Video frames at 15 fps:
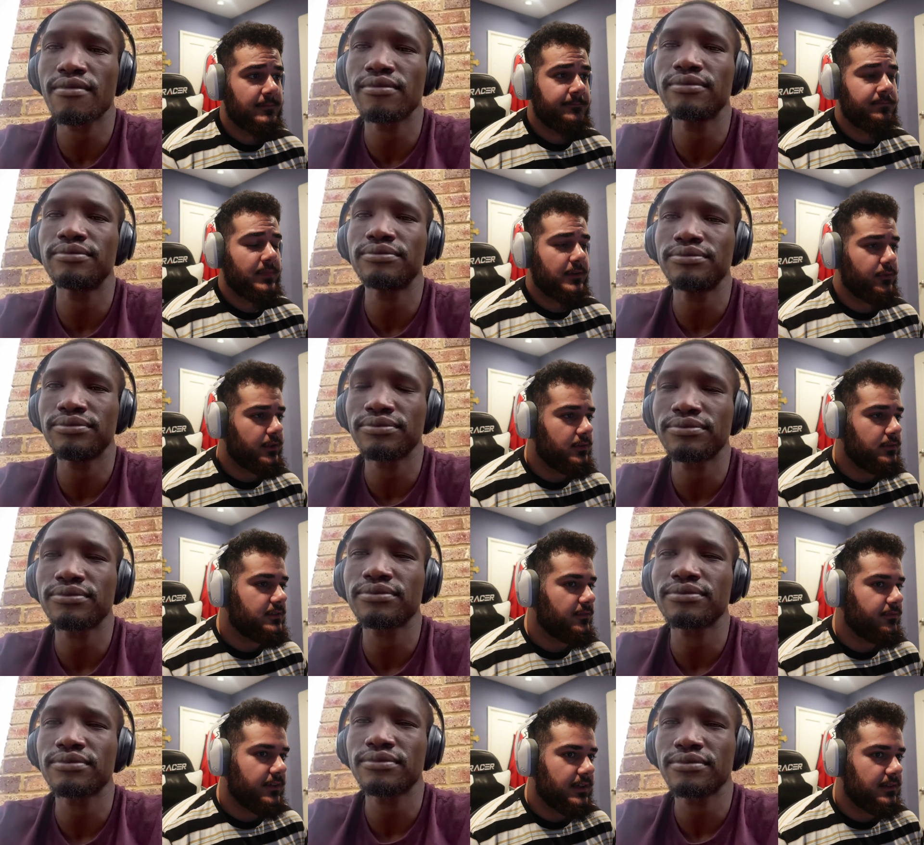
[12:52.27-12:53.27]
Speaker 1: for you,
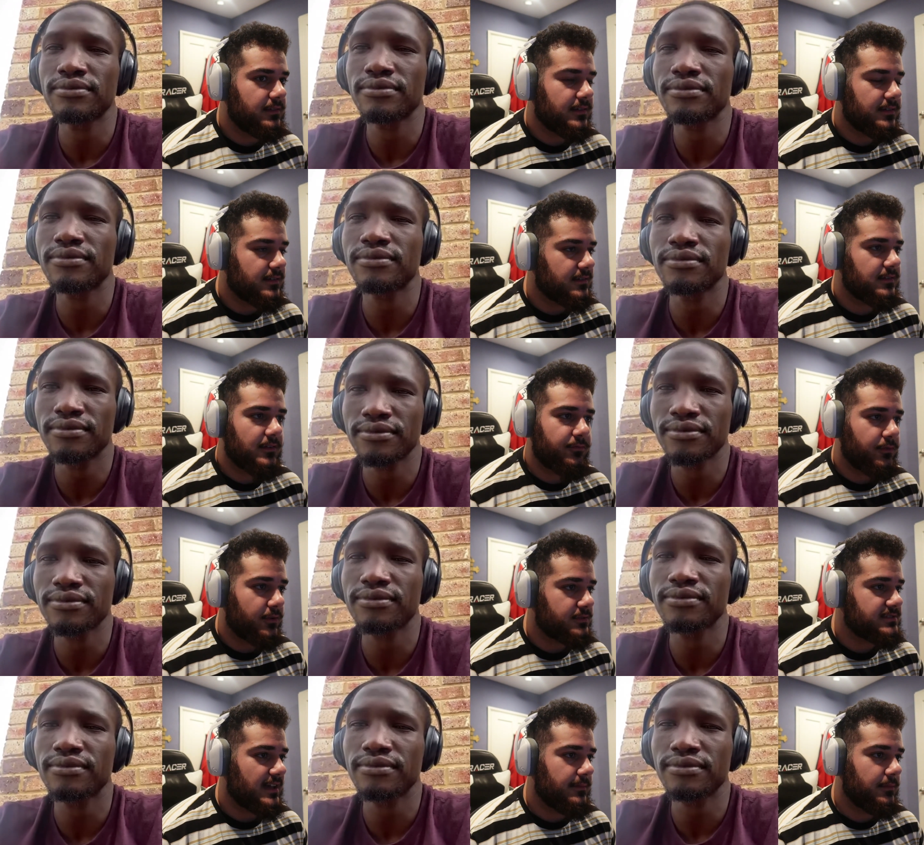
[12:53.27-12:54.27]
defeat, this isn't the first
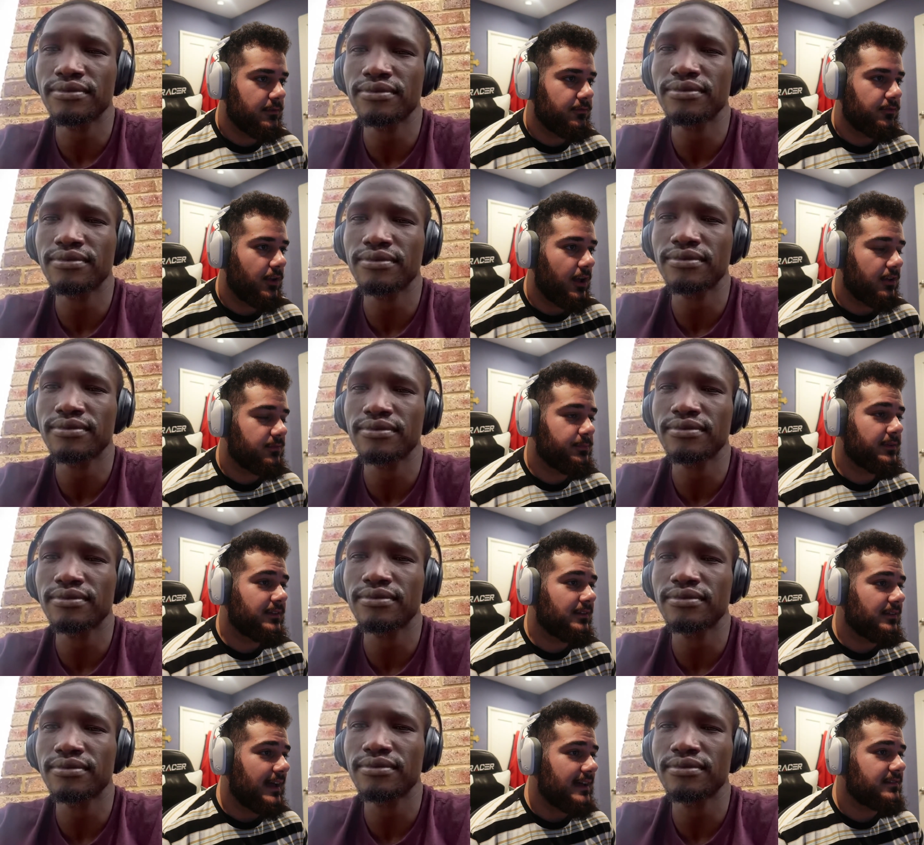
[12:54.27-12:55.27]
time you've lost, but the
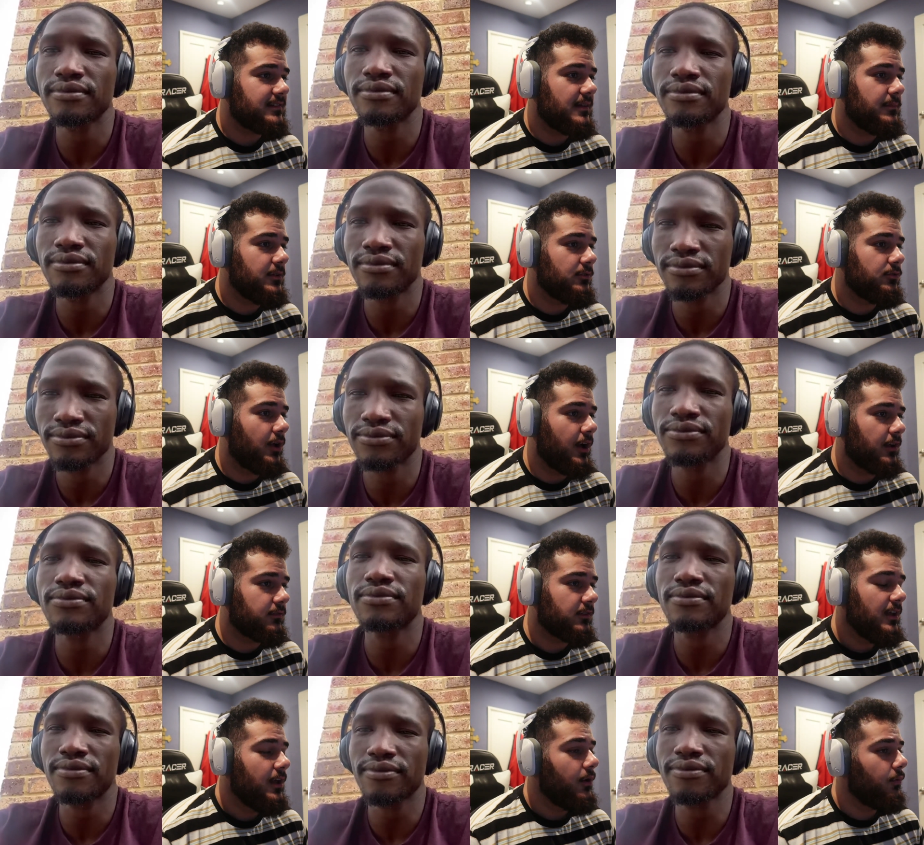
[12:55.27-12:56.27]
last time you lost,
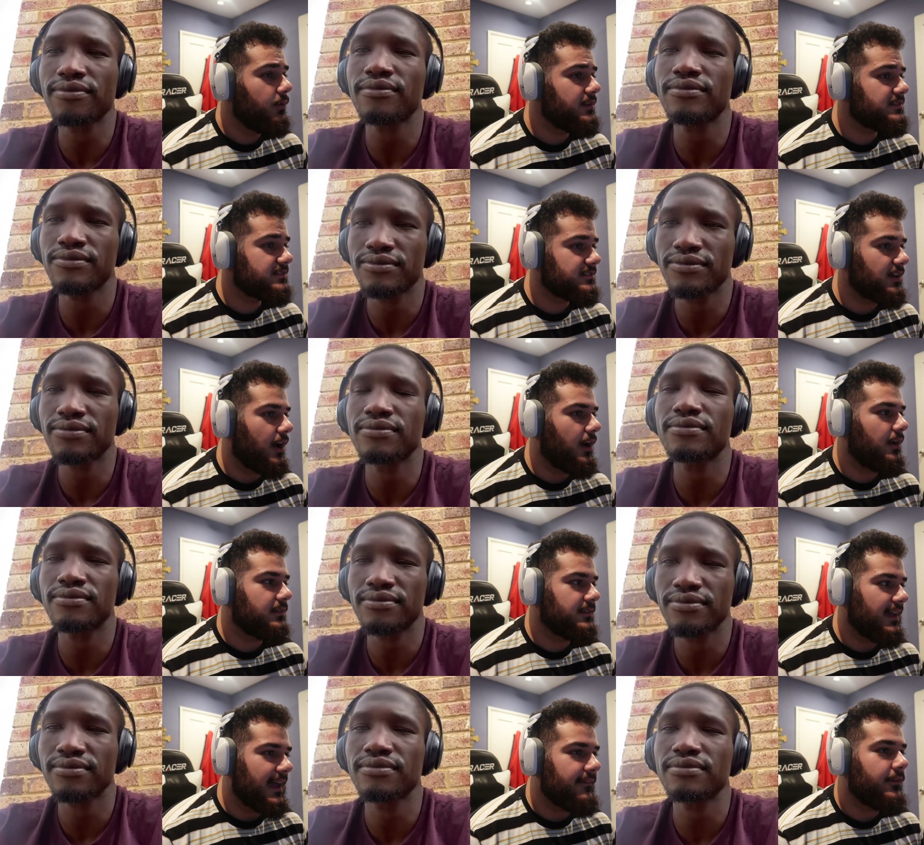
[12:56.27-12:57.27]
we saw the
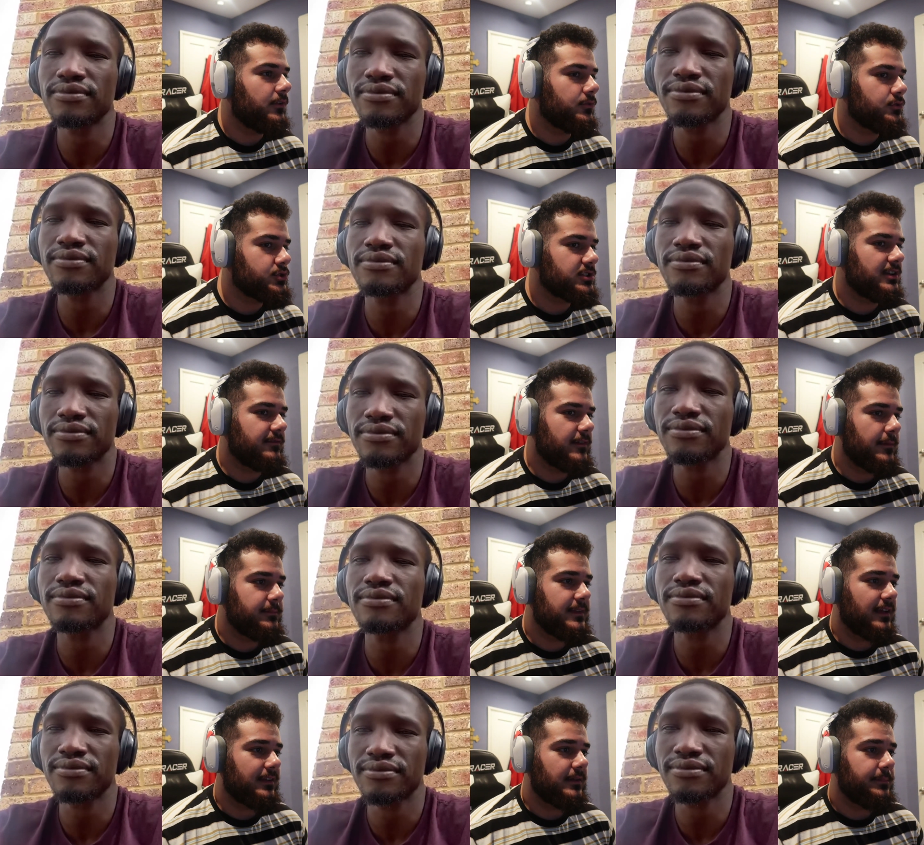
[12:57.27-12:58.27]
evolution of
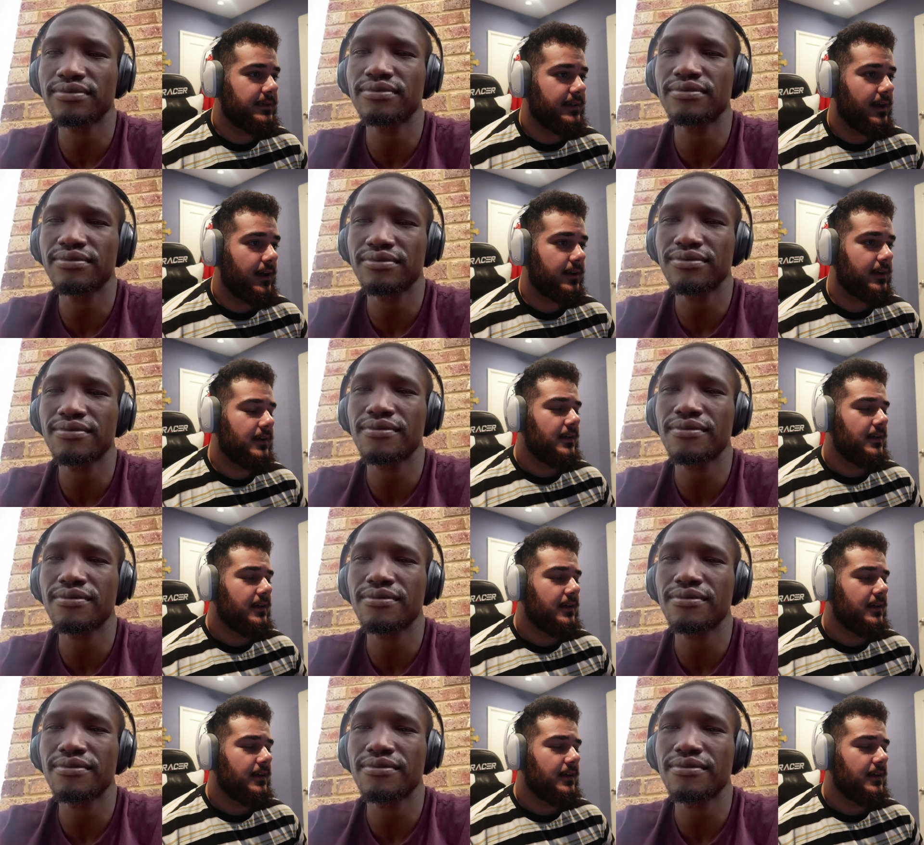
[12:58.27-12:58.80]
Abdalla Biayda.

*****

**Instructions for the task**
An exact copy of all the entries is required, and it must contain no pictures.

**Exercise answer**
Video frames at 15 fps:
[12:52.27-12:53.27]
Speaker 1: for you,
[12:53.27-12:54.27]
defeat, this isn't the first
[12:54.27-12:55.27]
time you've lost, but the
[12:55.27-12:56.27]
last time you lost,
[12:56.27-12:57.27]
we saw the
[12:57.27-12:58.27]
evolution of
[12:58.27-12:58.80]
Abdalla Biayda.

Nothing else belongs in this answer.